WHAT YOU SHOULD DO
Check every line below for the word "video" and show those that hold it.

DATA EXTRACT
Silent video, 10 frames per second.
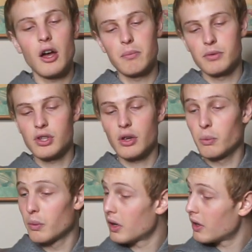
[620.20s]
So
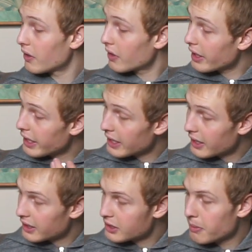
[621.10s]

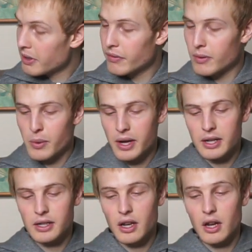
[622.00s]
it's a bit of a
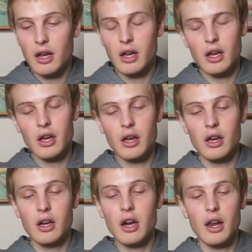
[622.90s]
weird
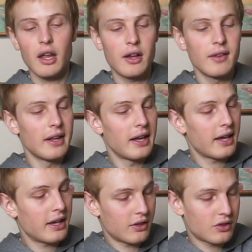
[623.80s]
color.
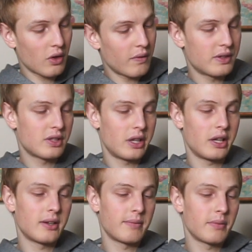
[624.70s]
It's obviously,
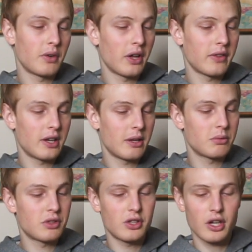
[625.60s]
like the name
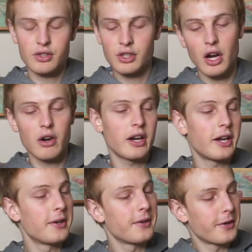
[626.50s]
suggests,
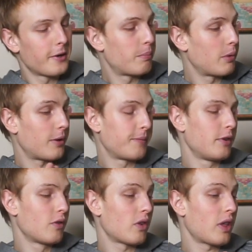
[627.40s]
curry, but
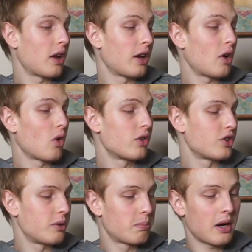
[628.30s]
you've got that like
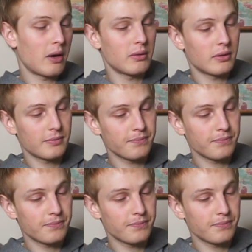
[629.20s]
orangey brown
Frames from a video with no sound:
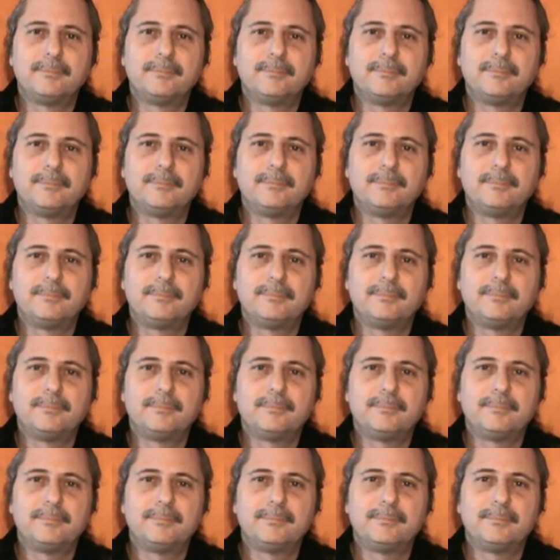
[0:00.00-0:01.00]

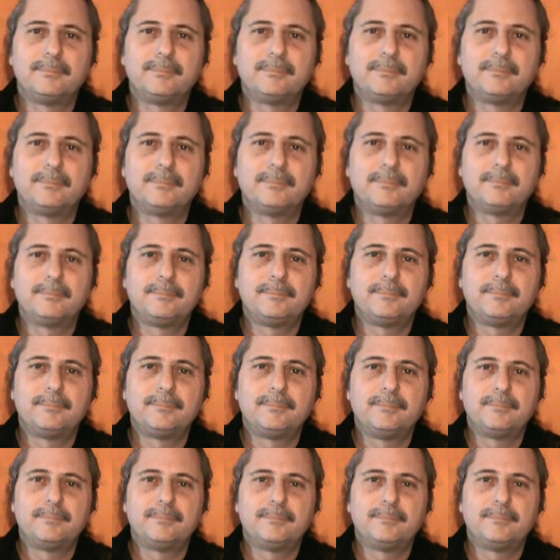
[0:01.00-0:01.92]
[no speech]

WRITTEN RESPONSE
Silent video, 10 frames per second.
Frames from a video with no sound:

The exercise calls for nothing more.